On his part, another Professor of Virology, Department of Virology, University of Ibadan, Prof. David Olaleye, in an interview with The PUNCH, said, “The Primary Healthcare Development Agency handles the procurement, storage, distribution and utilisation of vaccines.
“Neither vaccine nor lockdown is the absolute answer to overcoming COVID-19. The strong recommendation is the non-pharmaceutical approaches such as hand washing, wearing of face masks, use of hand sanitisers and physical distancing. If you are vaccinated today, it will not work the same day.
“At the end of the day, we still need to go back to the protection strategies. Vaccination is not a substitute for prevention strategies. The best vaccine today is prevention. Hand hygiene, face covering and physical distancing are the most effective ways of preventing the spread of COVID-19.”
SGF, Minister of Health, others may take vaccine first to boost confidence
The PTF chairman, who is also the Secretary to the Government of the Federation, Boss Mustapha, and Minister of Health, Osagie Ehanire, may be part of the nation’s strategic leaders that will be part of those to be vaccinated first when COVID-19 vaccine arrives Nigeria later in the month.
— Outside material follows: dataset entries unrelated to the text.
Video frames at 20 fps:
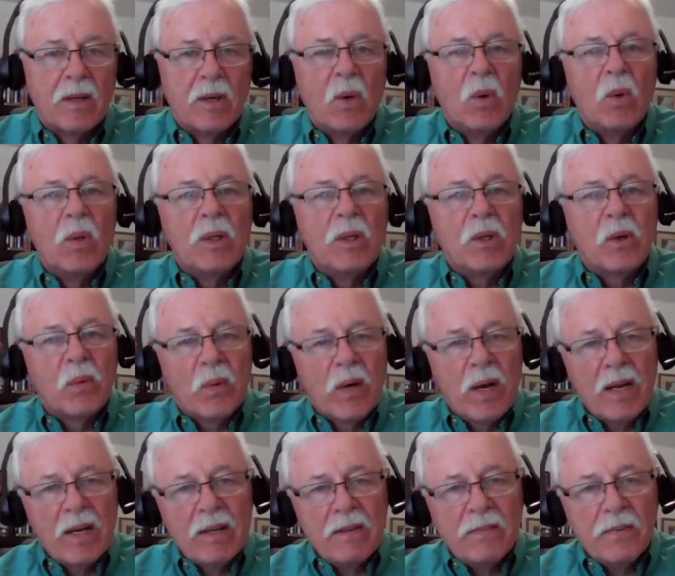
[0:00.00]
who had
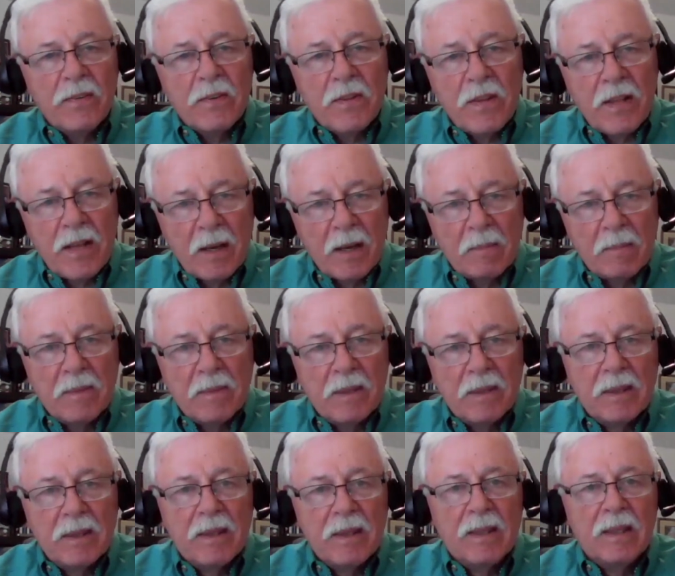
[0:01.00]
created for them
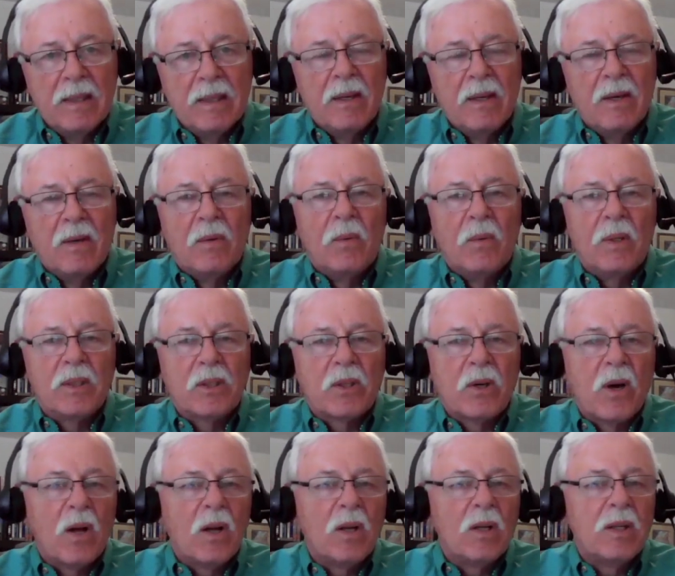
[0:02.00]
what's
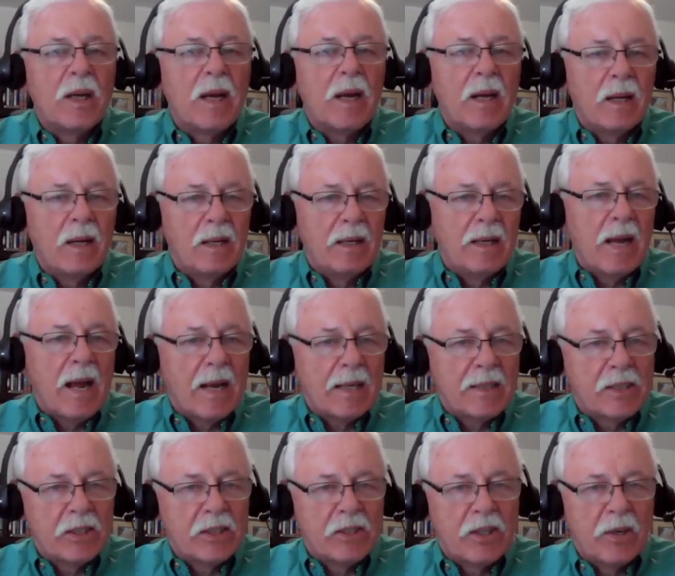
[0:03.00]
called an
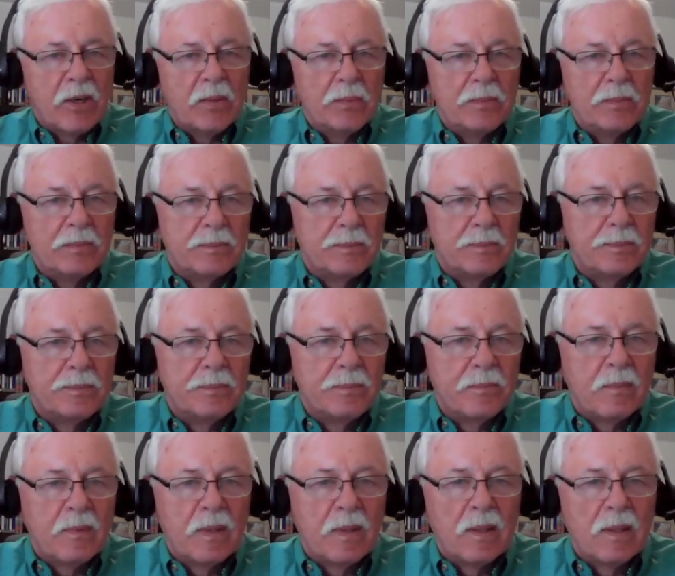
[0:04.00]
acetone.
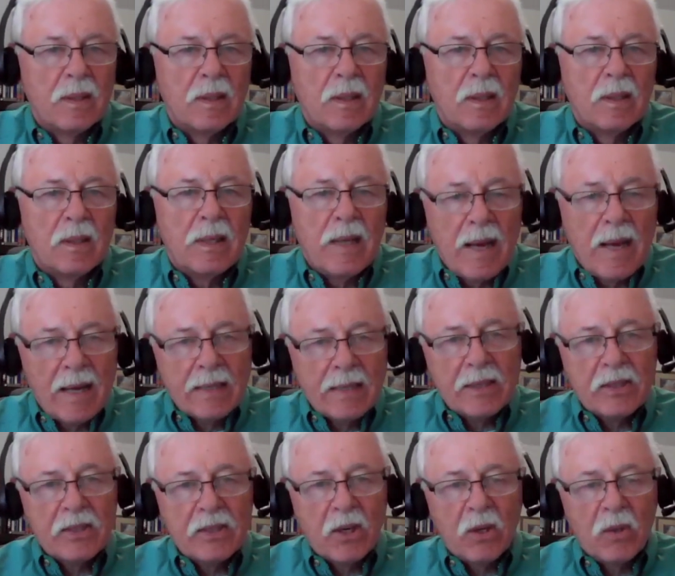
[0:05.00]
The
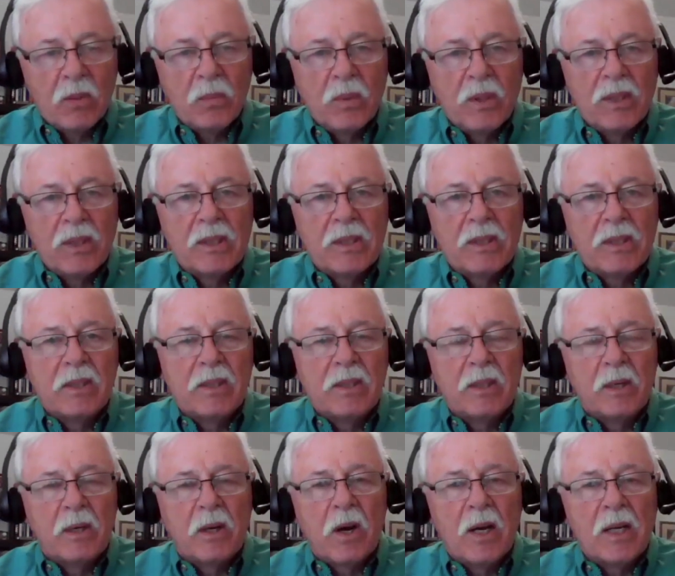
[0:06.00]
acetone was
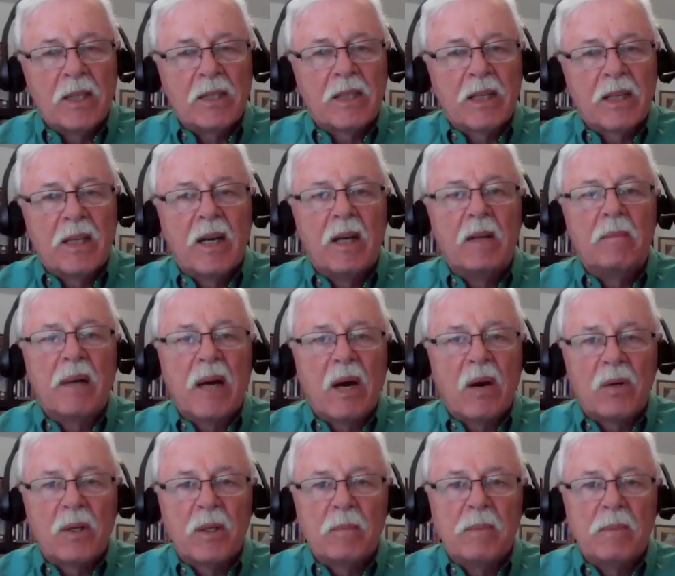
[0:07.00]
to cause the
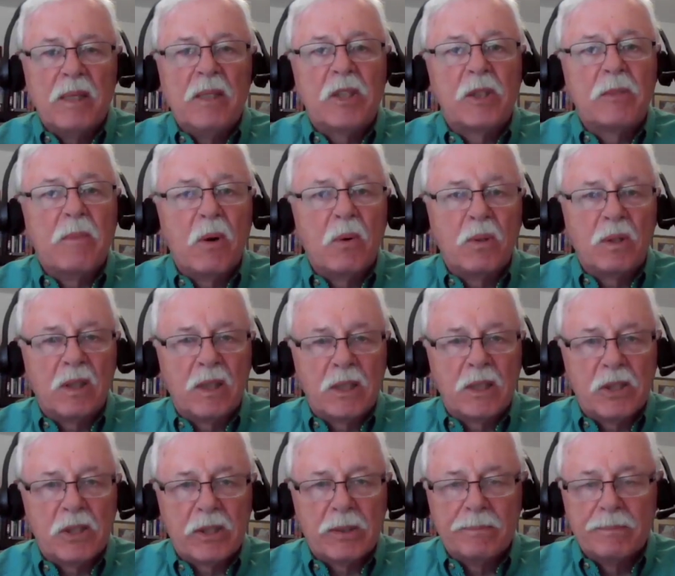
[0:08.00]
gunpowder to be
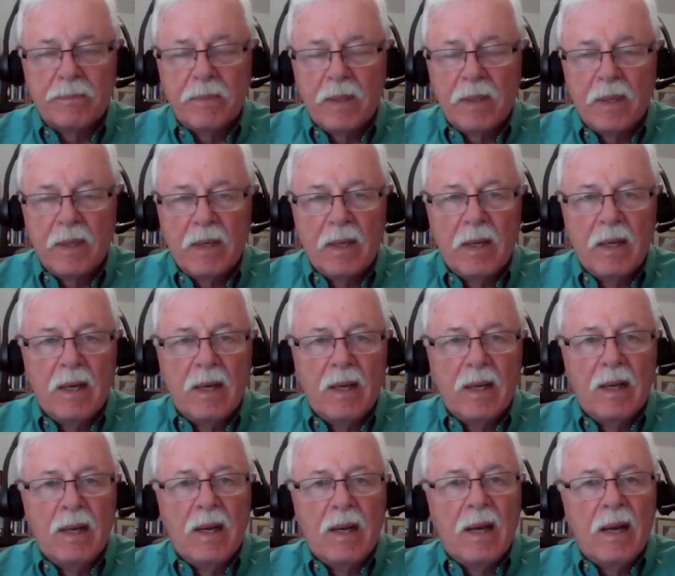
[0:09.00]
smokeless.
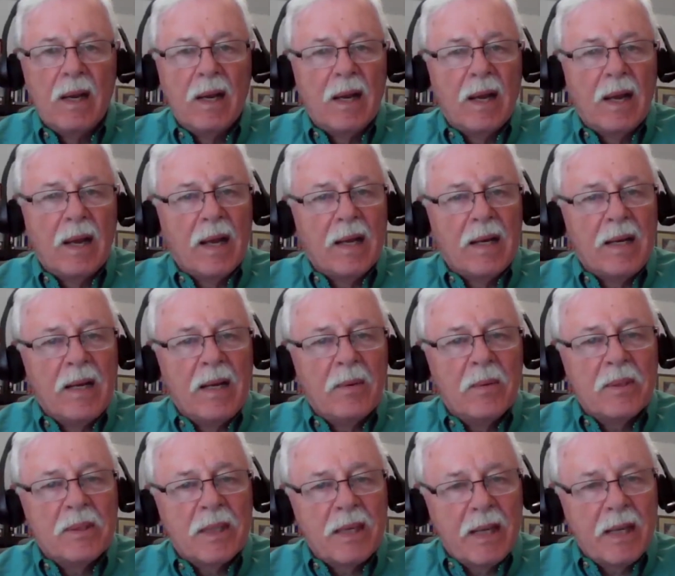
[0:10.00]
And he
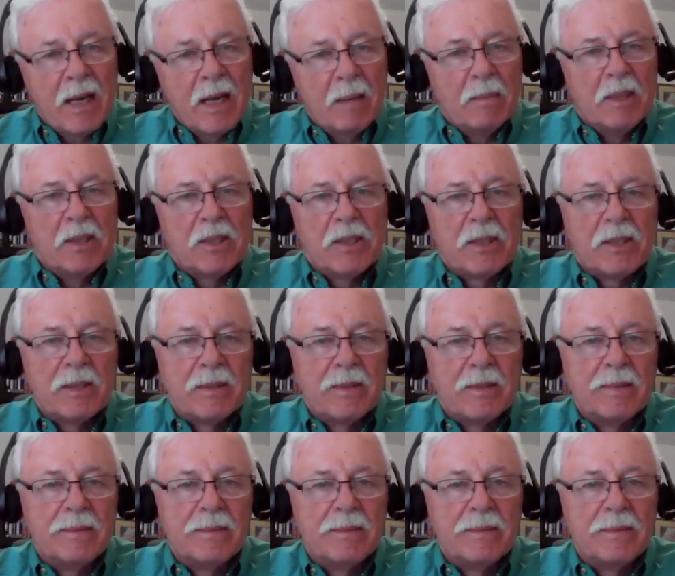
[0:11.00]
was a chemist,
The Executive Director of the NPHCDA, Shuaib, has also offered to take the vaccine in public to prove to Nigerians that it is safe.
Shuaib had at a press briefing of PTF on Tuesday said in administering the vaccine, priority would be given to frontline health workers, first responders (security), and strategic country leadership among others.
In an interview with one of our correspondents on Wednesday, he shed more light on those that formed “strategic country leadership” that will form part of those to be vaccinated first.
The NPHCDA boss said the idea was that those in the forefront of the fight to curtail the virus would be part of those to be vaccinated first in order to boost the confidence of Nigerians.
He said, “When we talked about strategic leaders, we are talking about people like the chairman of the PTF, the Minister of Health and others.